*EXERCISE GOAL*
Omit all pictures. Copy exactly the lines from the line containing "(1604.49 s)" to the end of the listing, with both ends included.

*RECORDS TO PROCESS*
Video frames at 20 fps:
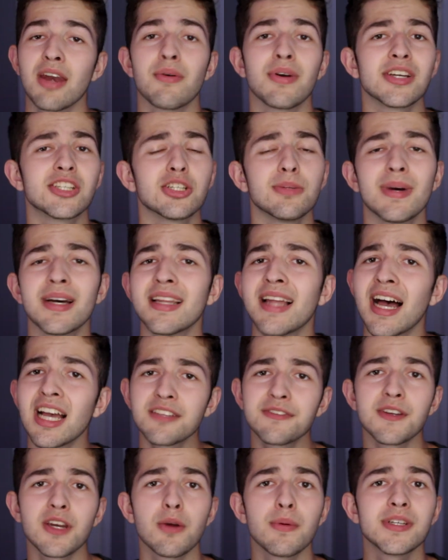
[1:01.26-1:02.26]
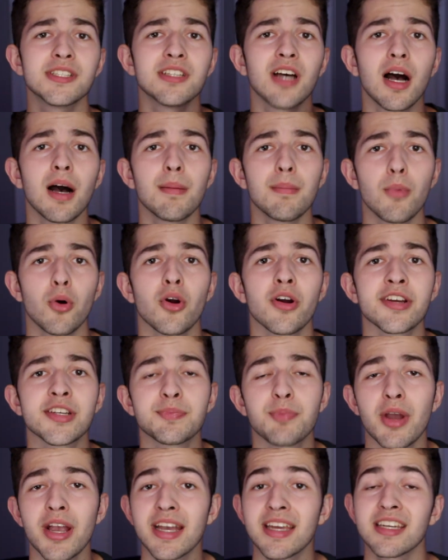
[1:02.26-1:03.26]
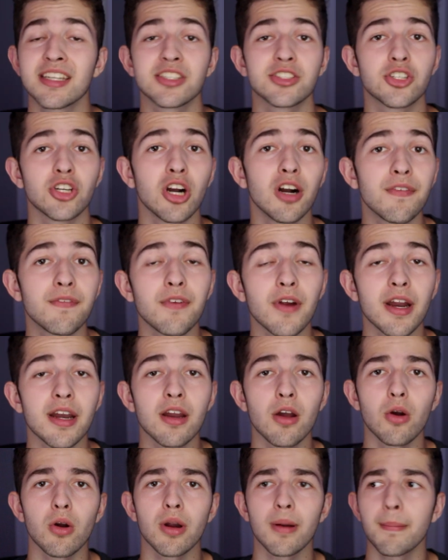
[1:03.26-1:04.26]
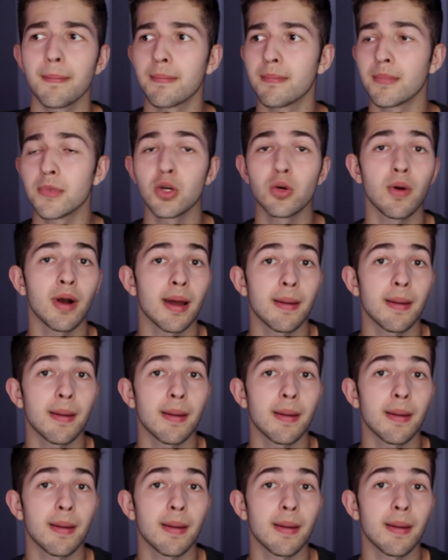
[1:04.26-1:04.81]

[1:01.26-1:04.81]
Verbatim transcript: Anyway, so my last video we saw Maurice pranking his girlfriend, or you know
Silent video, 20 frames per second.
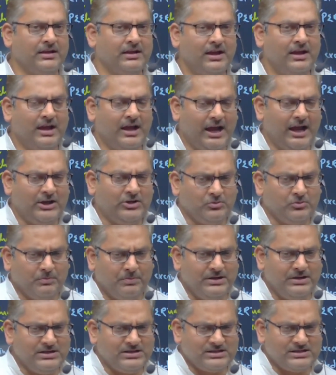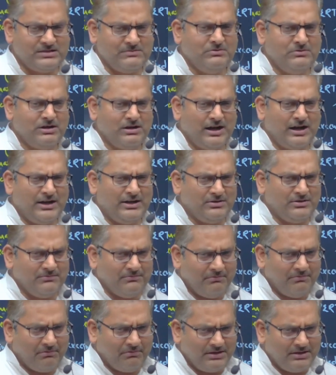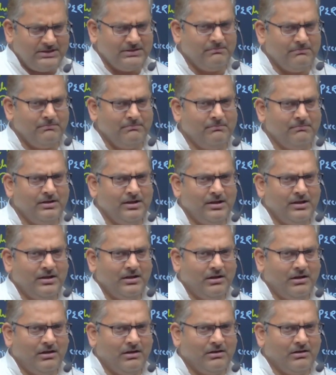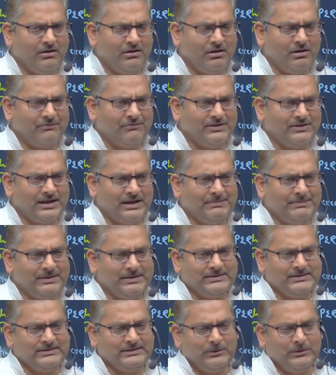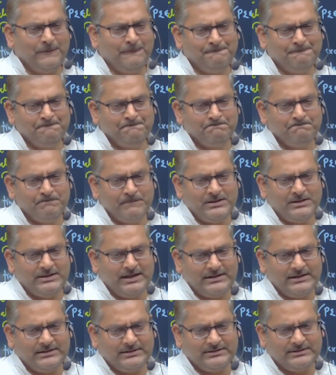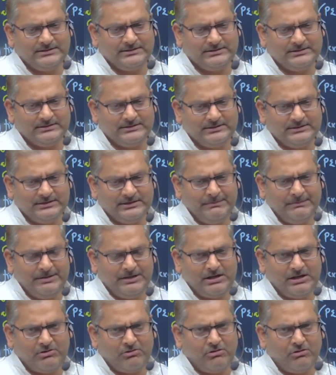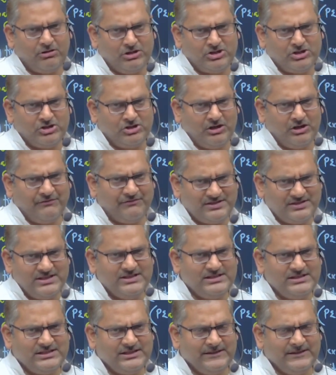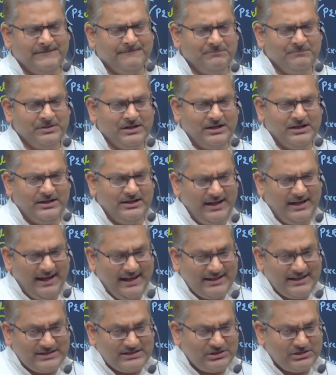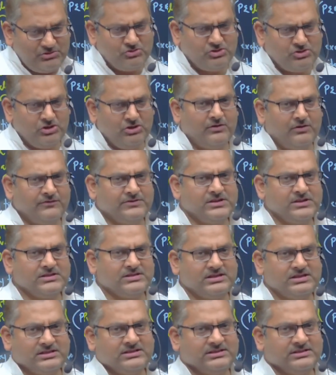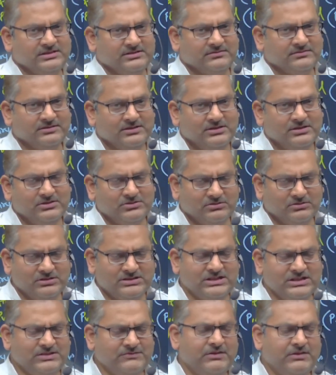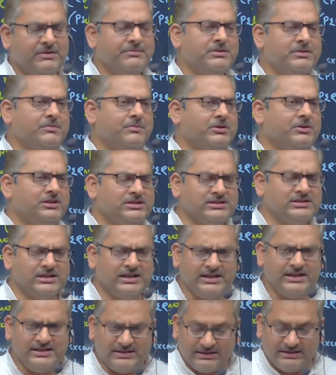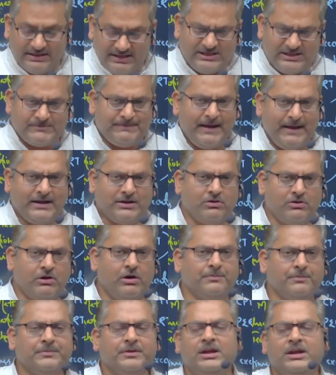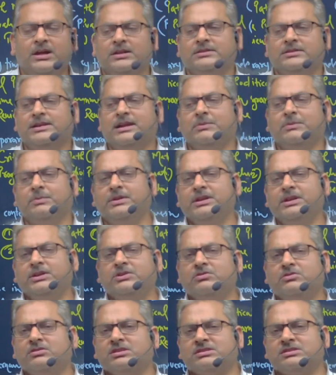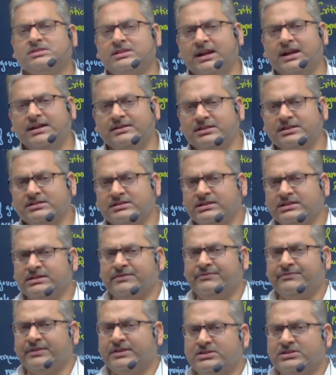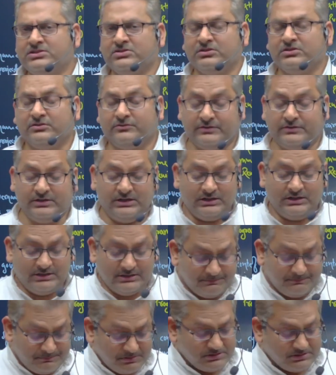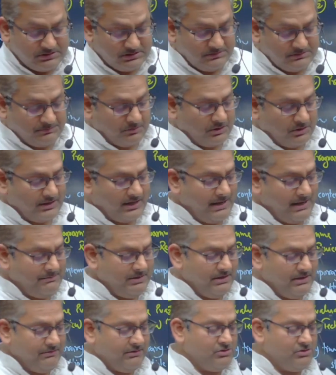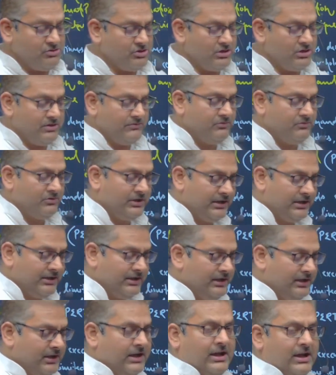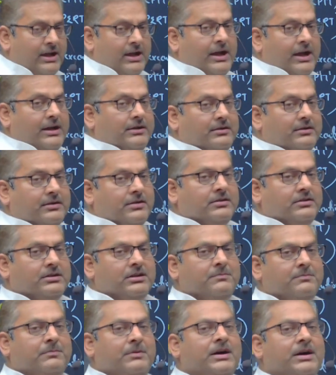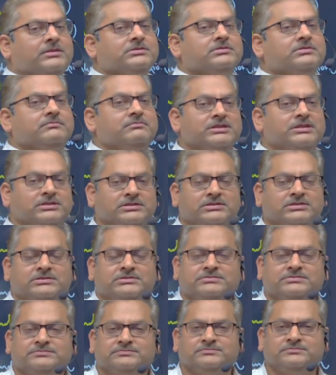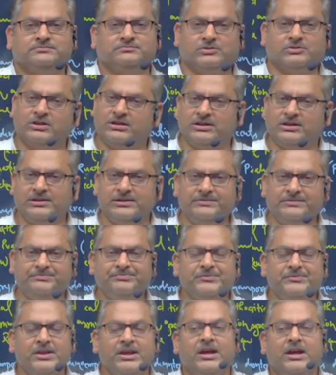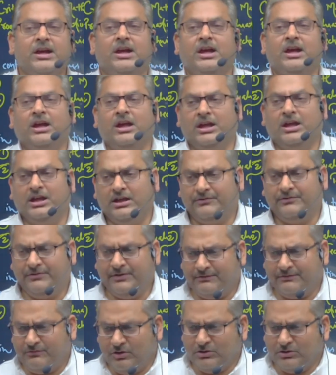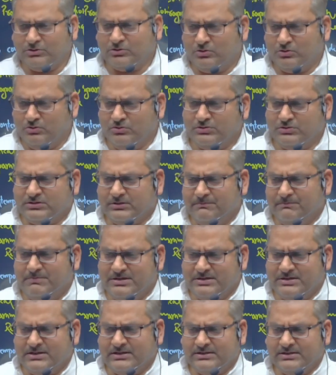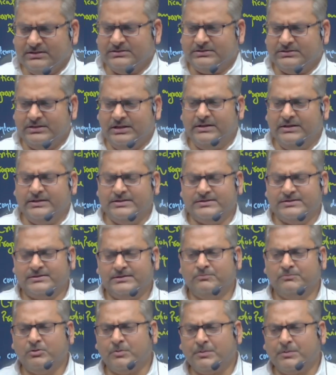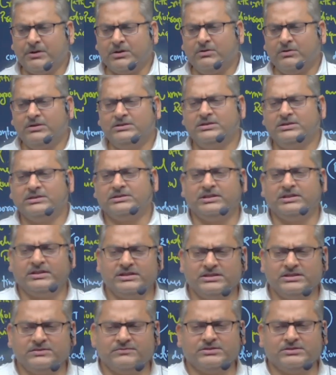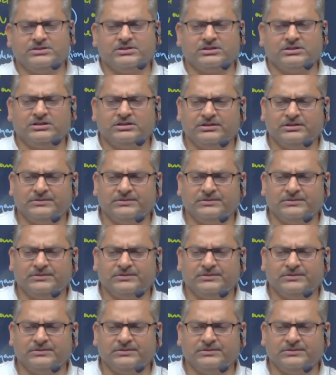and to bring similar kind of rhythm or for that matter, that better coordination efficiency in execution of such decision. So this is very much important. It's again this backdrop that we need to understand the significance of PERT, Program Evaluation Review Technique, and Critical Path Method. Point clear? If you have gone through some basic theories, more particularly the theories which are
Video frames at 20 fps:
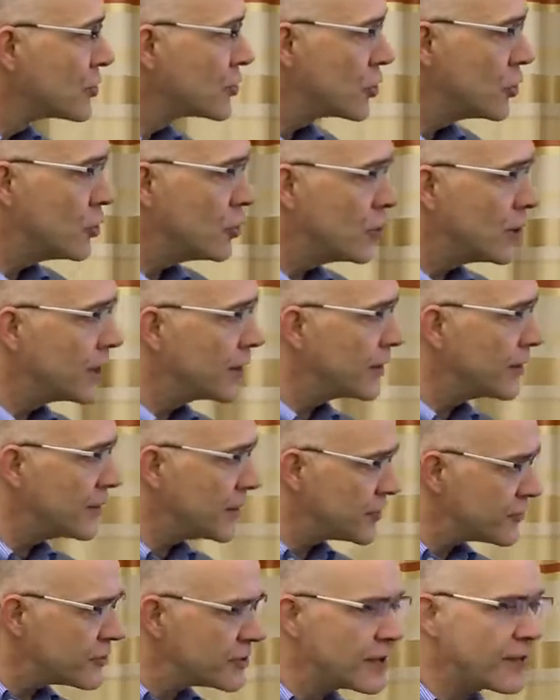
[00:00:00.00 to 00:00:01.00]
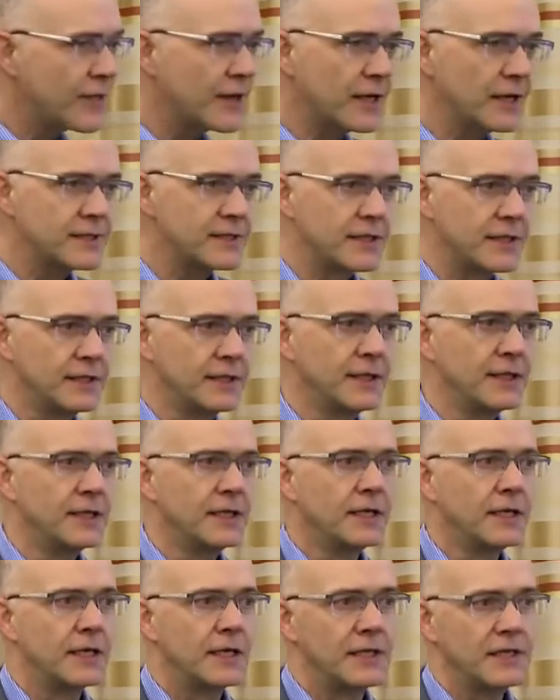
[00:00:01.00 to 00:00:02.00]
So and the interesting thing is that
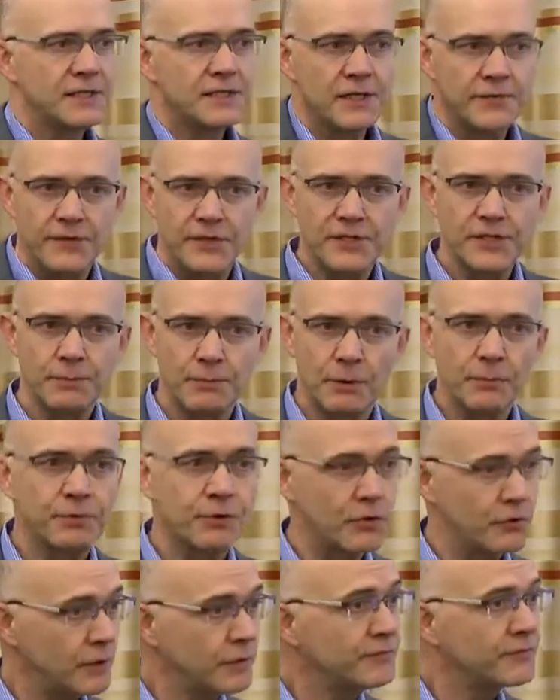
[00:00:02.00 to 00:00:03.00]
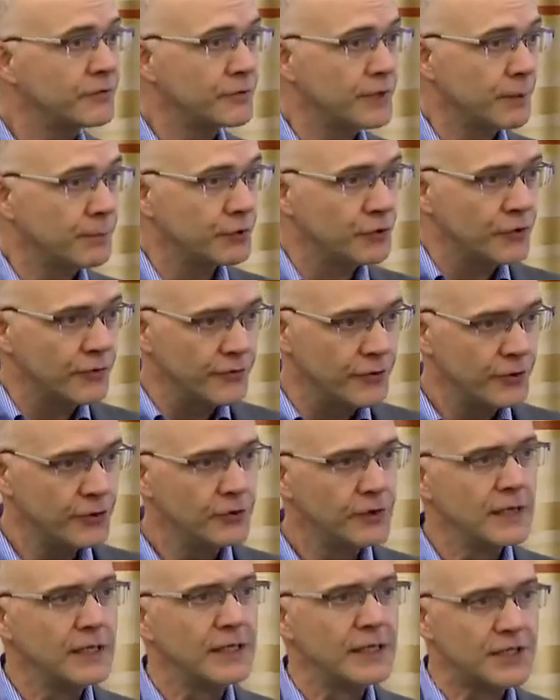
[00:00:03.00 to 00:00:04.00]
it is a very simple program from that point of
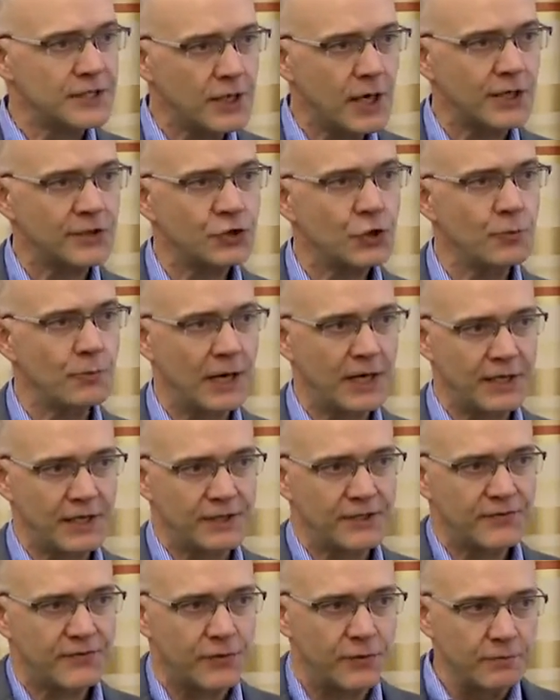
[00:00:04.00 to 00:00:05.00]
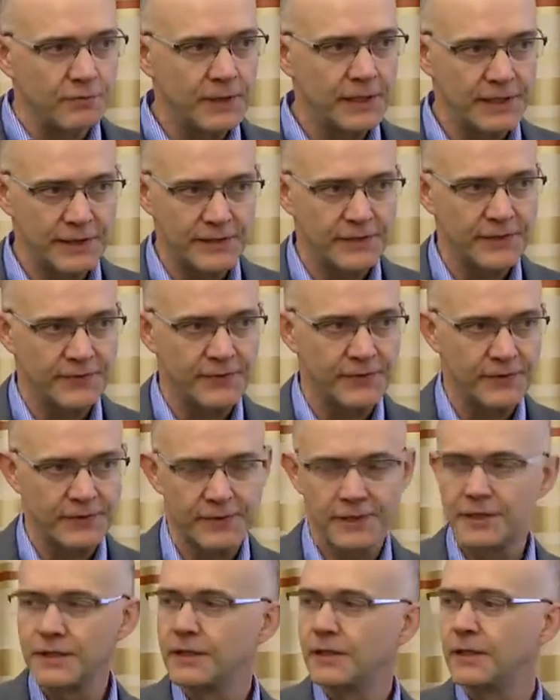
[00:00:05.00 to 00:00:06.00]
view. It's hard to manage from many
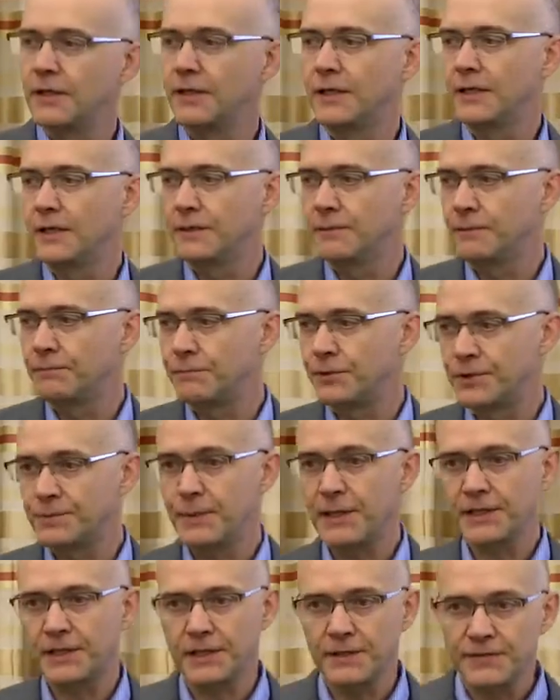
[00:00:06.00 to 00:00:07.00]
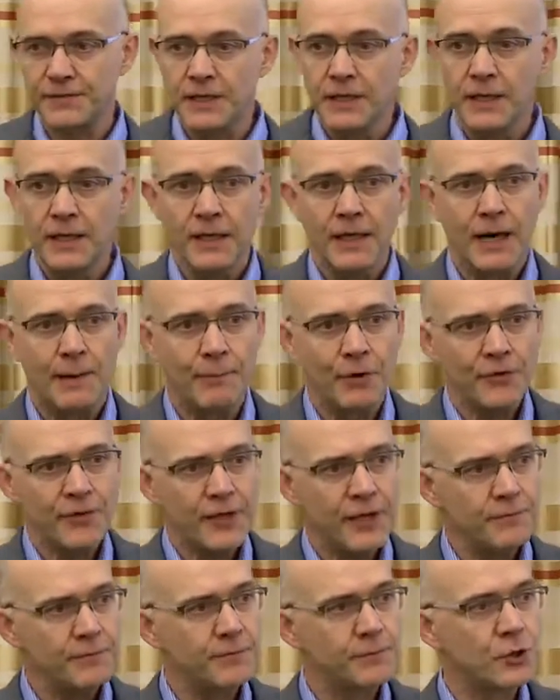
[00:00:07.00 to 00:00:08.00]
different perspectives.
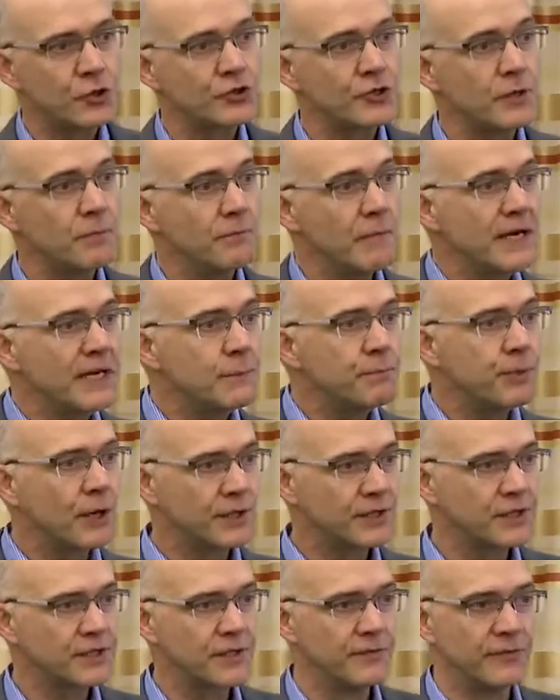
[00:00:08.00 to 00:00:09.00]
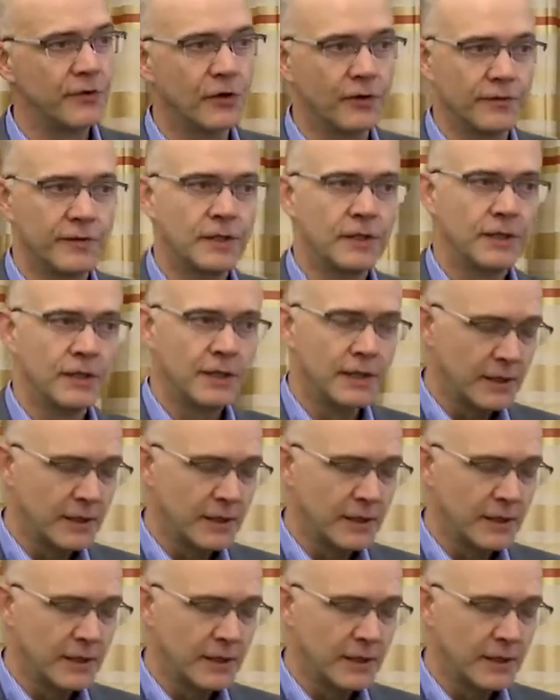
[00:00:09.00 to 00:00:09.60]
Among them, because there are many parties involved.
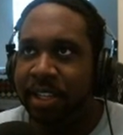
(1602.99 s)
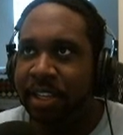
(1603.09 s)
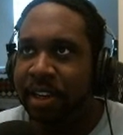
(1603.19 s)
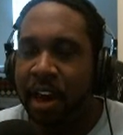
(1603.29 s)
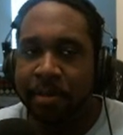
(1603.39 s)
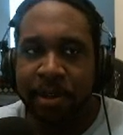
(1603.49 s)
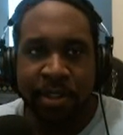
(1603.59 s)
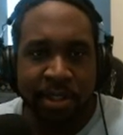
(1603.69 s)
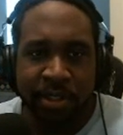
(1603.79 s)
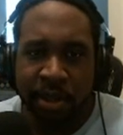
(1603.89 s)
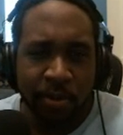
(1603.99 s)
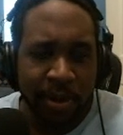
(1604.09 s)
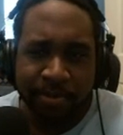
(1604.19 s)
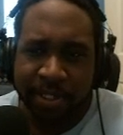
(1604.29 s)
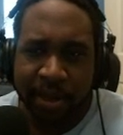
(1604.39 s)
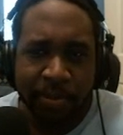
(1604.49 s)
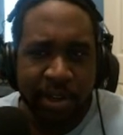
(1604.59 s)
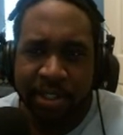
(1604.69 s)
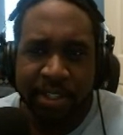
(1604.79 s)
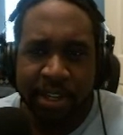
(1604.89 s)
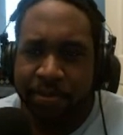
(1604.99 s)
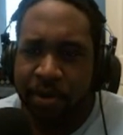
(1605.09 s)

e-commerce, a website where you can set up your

*YOUR SOLUTION*
(1604.49 s)
(1604.59 s)
(1604.69 s)
(1604.79 s)
(1604.89 s)
(1604.99 s)
(1605.09 s)

e-commerce, a website where you can set up your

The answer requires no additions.